─── DATA PROVIDED ───
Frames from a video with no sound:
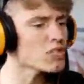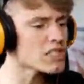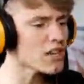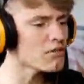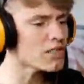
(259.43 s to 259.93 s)

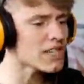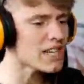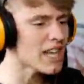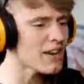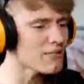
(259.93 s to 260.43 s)
so
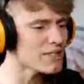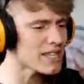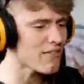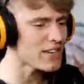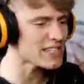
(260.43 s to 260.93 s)
close
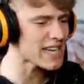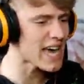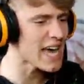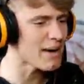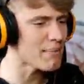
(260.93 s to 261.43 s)
every
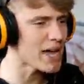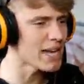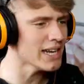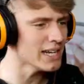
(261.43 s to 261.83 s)
time, man!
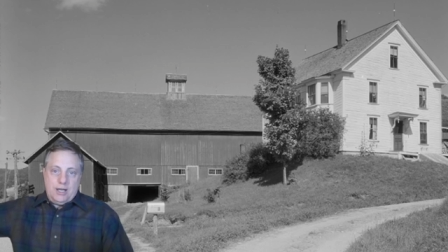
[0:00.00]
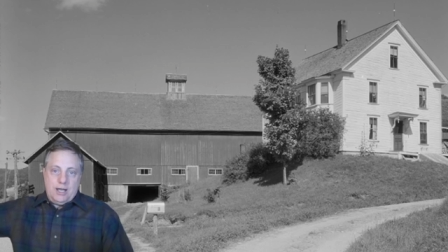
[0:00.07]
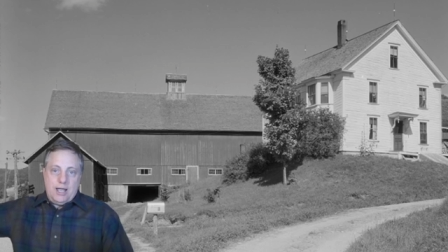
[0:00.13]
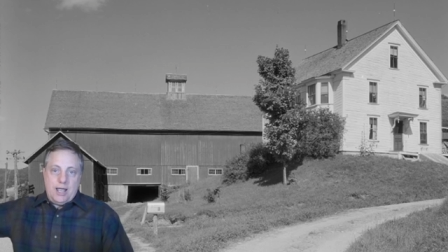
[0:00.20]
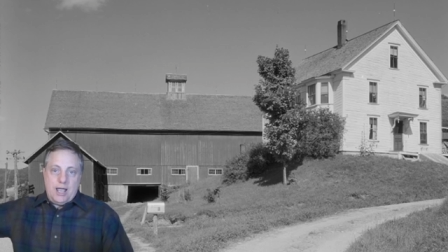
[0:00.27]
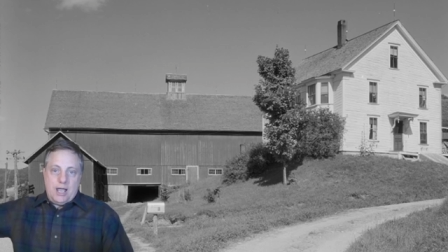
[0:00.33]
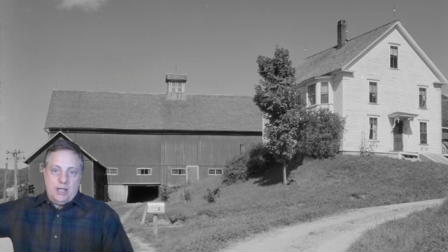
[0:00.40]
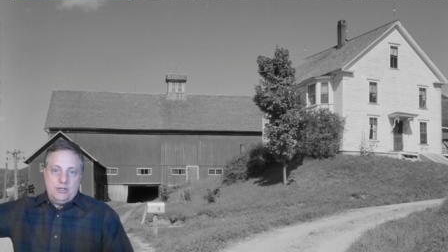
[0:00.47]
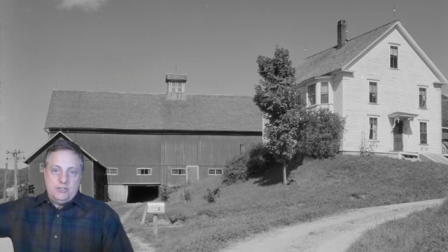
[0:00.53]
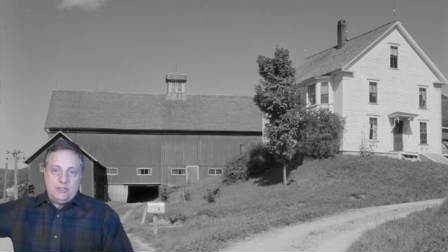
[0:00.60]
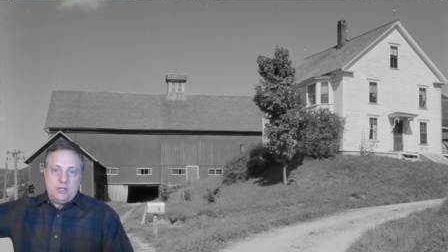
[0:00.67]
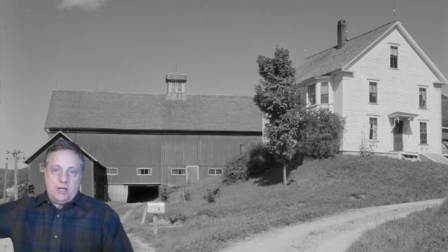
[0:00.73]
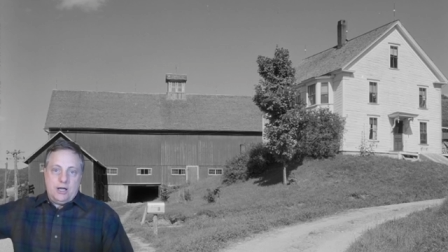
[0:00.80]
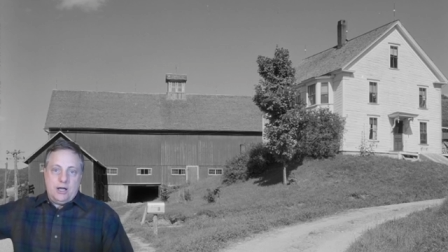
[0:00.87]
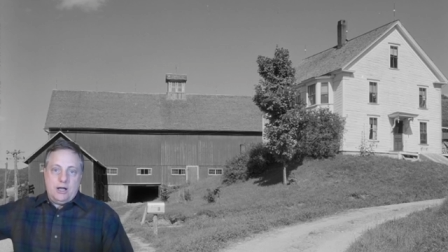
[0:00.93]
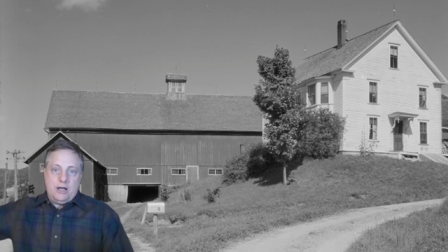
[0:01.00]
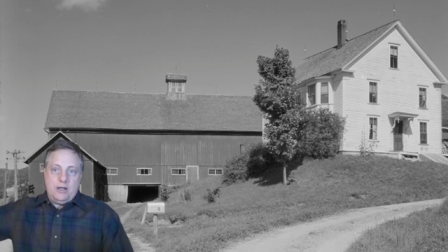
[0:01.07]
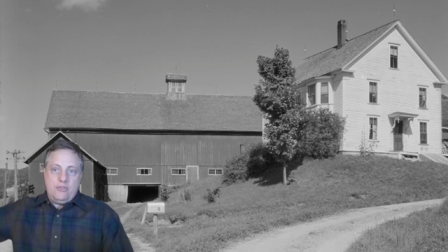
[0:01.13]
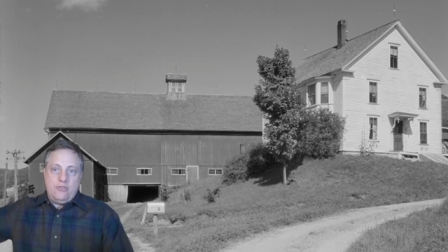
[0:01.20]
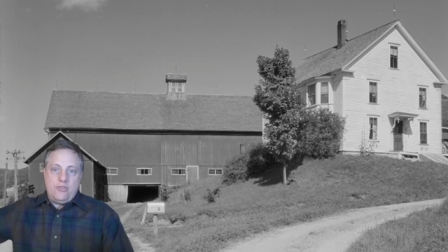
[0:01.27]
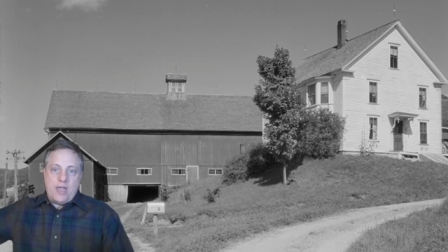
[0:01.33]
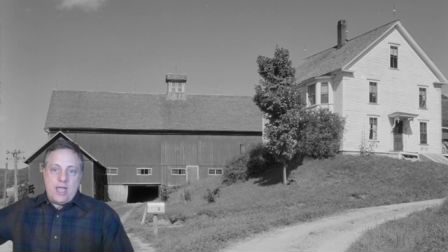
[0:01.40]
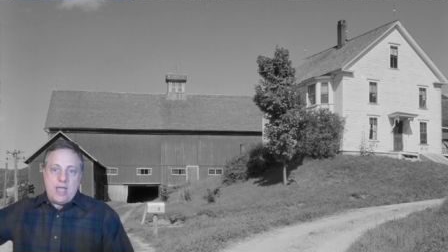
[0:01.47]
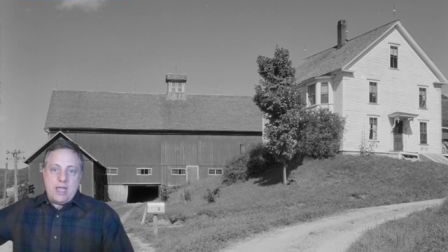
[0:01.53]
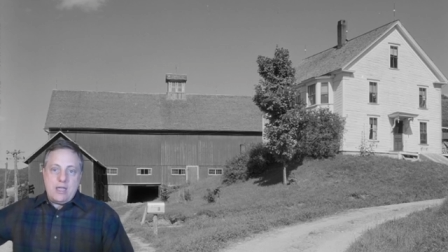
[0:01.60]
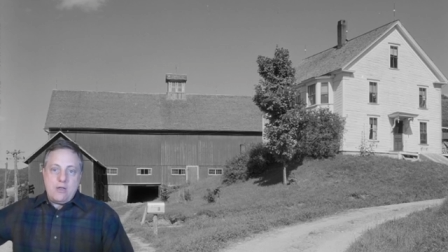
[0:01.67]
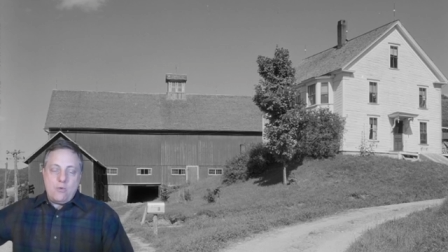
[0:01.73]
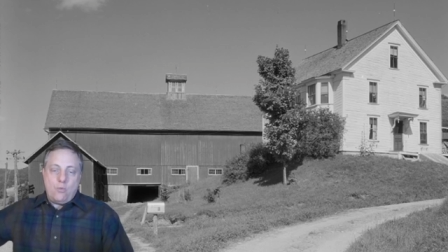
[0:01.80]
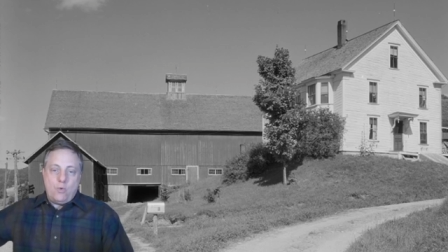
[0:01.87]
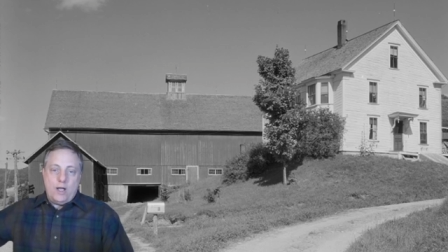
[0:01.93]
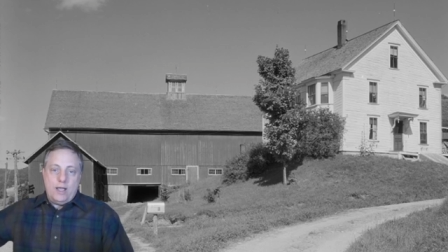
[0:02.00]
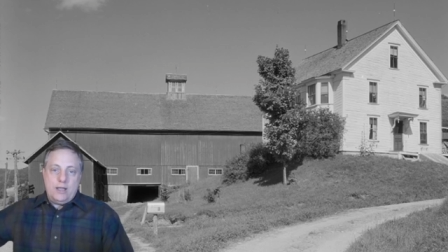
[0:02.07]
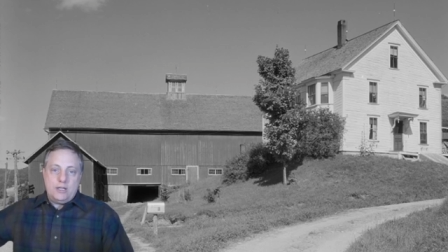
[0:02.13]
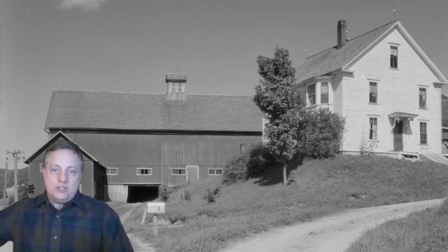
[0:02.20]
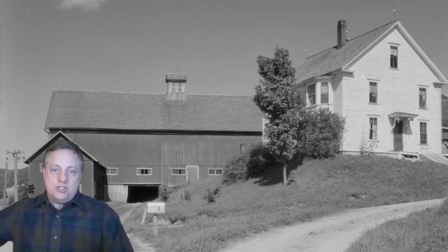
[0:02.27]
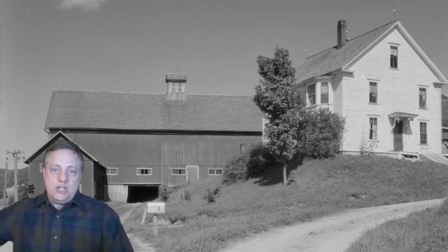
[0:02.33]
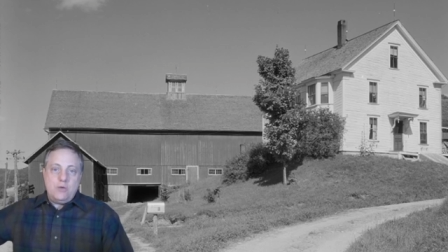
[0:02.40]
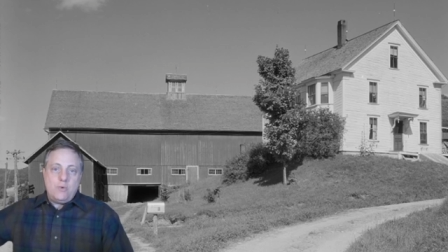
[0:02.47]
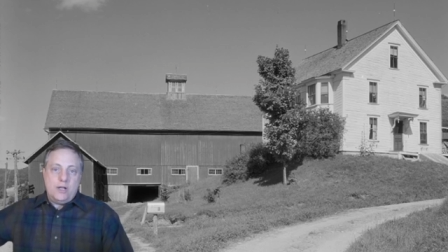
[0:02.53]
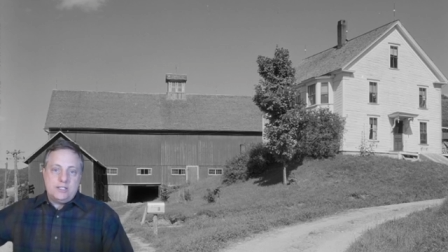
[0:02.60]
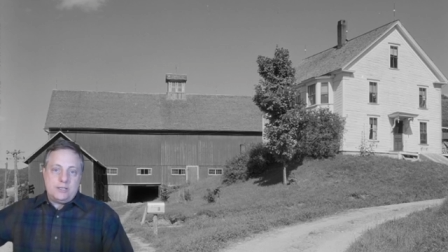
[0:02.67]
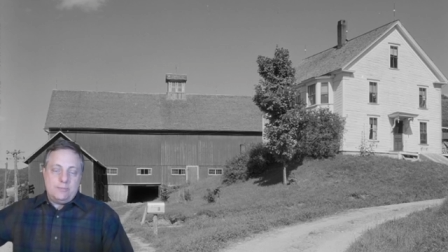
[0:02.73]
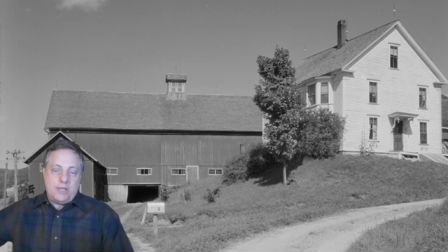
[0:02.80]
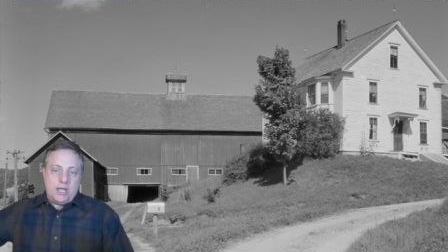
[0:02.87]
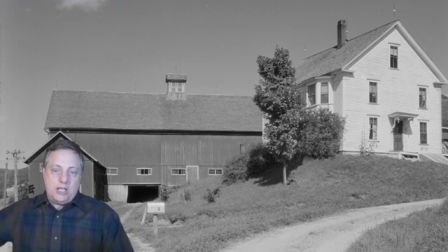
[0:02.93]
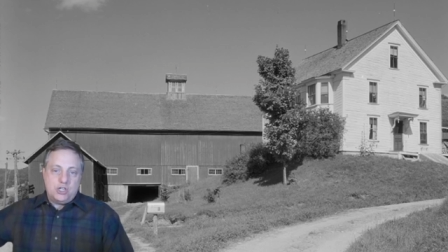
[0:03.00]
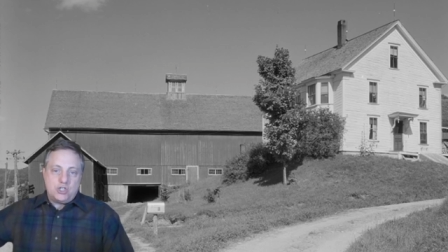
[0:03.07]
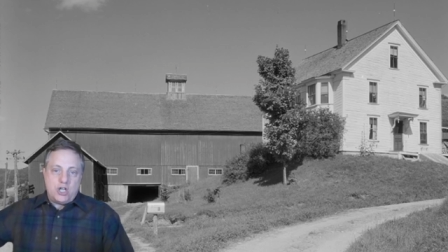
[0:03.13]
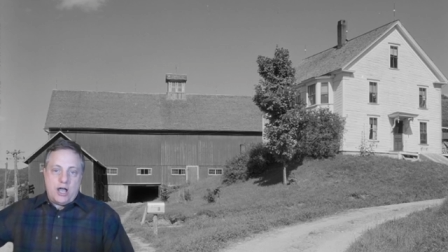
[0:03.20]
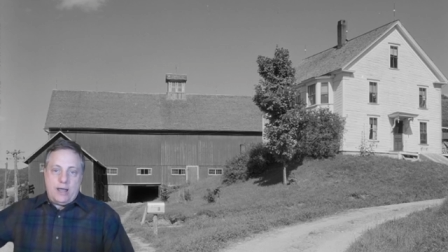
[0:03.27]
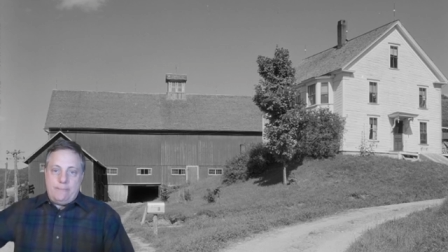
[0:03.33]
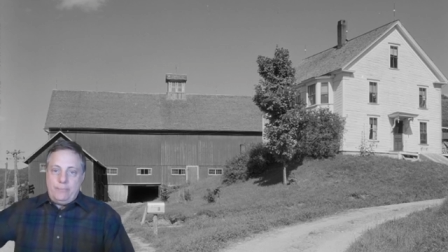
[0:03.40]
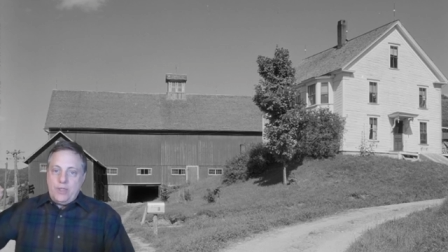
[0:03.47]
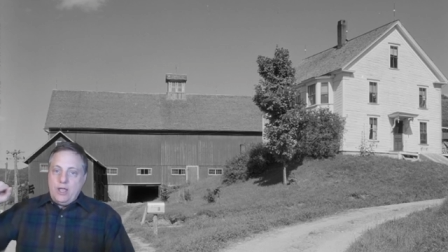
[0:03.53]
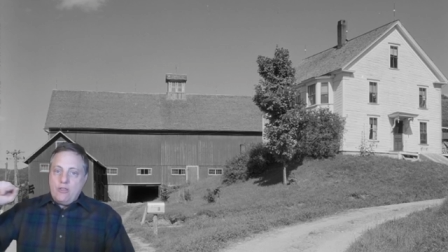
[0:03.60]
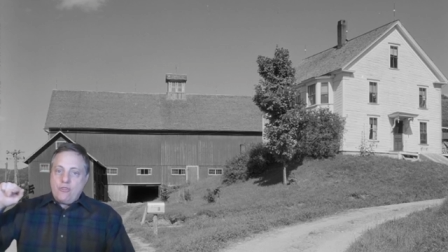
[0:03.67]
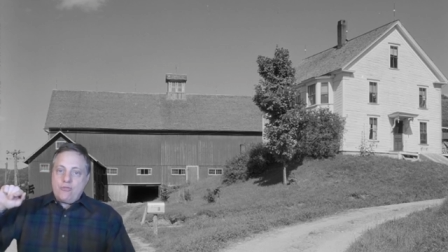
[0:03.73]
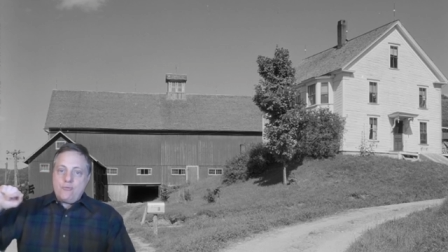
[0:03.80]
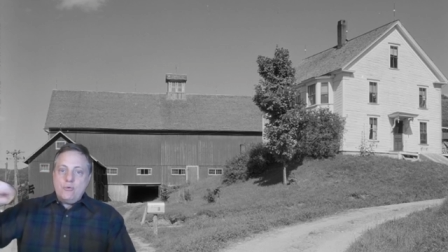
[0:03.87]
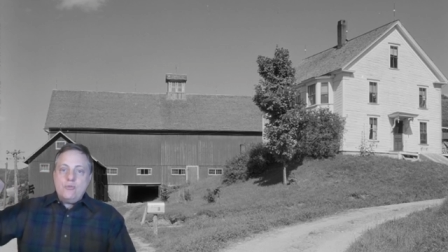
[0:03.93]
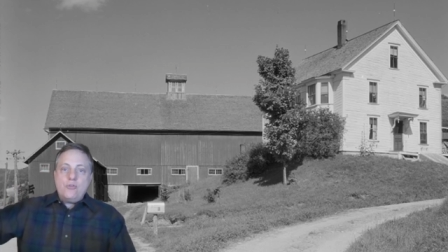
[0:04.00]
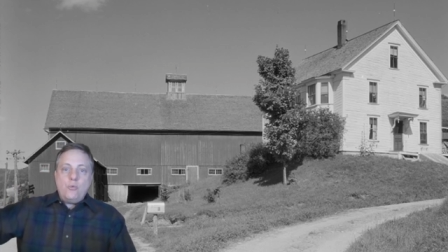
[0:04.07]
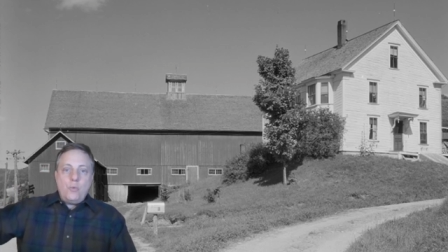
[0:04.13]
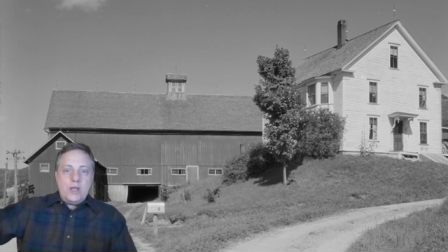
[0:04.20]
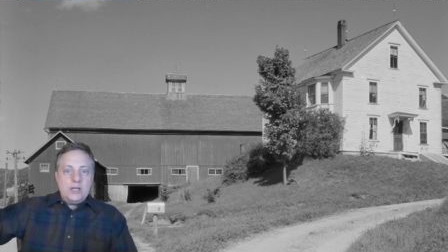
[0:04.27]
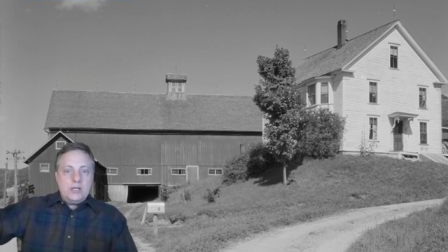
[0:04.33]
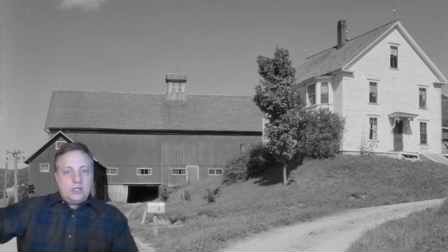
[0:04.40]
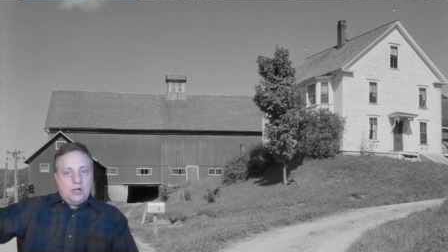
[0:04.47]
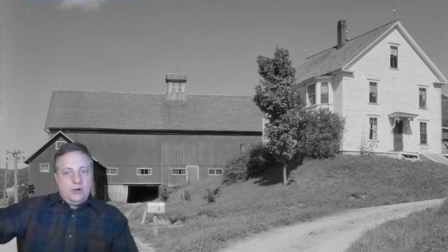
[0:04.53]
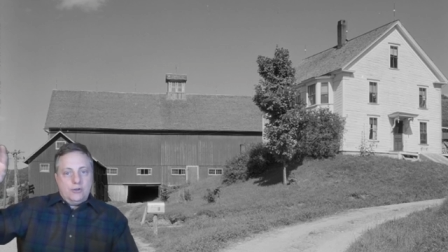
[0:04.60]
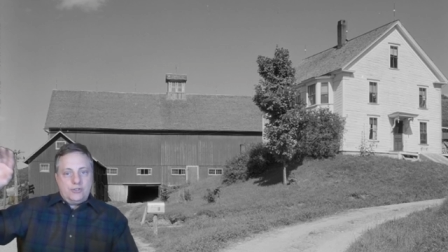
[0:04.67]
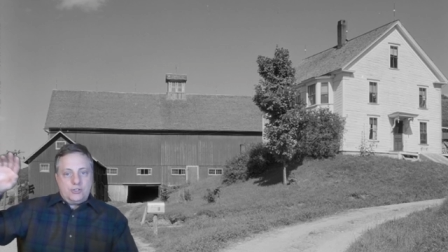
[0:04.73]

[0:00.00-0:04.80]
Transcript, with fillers: and uh, they wind, she winds up getting shot through the window.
───
Beginning with the line that contains "(259.93 s to 260.43 s)", reproduce every line through the end of the records above exactly, leaving pictures out.

(259.93 s to 260.43 s)
so
(260.43 s to 260.93 s)
close
(260.93 s to 261.43 s)
every
(261.43 s to 261.83 s)
time, man!
[0:00.00]
[0:00.07]
[0:00.13]
[0:00.20]
[0:00.27]
[0:00.33]
[0:00.40]
[0:00.47]
[0:00.53]
[0:00.60]
[0:00.67]
[0:00.73]
[0:00.80]
[0:00.87]
[0:00.93]
[0:01.00]
[0:01.07]
[0:01.13]
[0:01.20]
[0:01.27]
[0:01.33]
[0:01.40]
[0:01.47]
[0:01.53]
[0:01.60]
[0:01.67]
[0:01.73]
[0:01.80]
[0:01.87]
[0:01.93]
[0:02.00]
[0:02.07]
[0:02.13]
[0:02.20]
[0:02.27]
[0:02.33]
[0:02.40]
[0:02.47]
[0:02.53]
[0:02.60]
[0:02.67]
[0:02.73]
[0:02.80]
[0:02.87]
[0:02.93]
[0:03.00]
[0:03.07]
[0:03.13]
[0:03.20]
[0:03.27]
[0:03.33]
[0:03.40]
[0:03.47]
[0:03.53]
[0:03.60]
[0:03.67]
[0:03.73]
[0:03.80]
[0:03.87]
[0:03.93]
[0:04.00]
[0:04.07]
[0:04.13]
[0:04.20]
[0:04.27]
[0:04.33]
[0:04.40]
[0:04.47]
[0:04.53]
[0:04.60]
[0:04.67]
[0:04.73]

[0:00.00-0:04.80]
Transcript, with fillers: and uh, they wind, she winds up getting shot through the window.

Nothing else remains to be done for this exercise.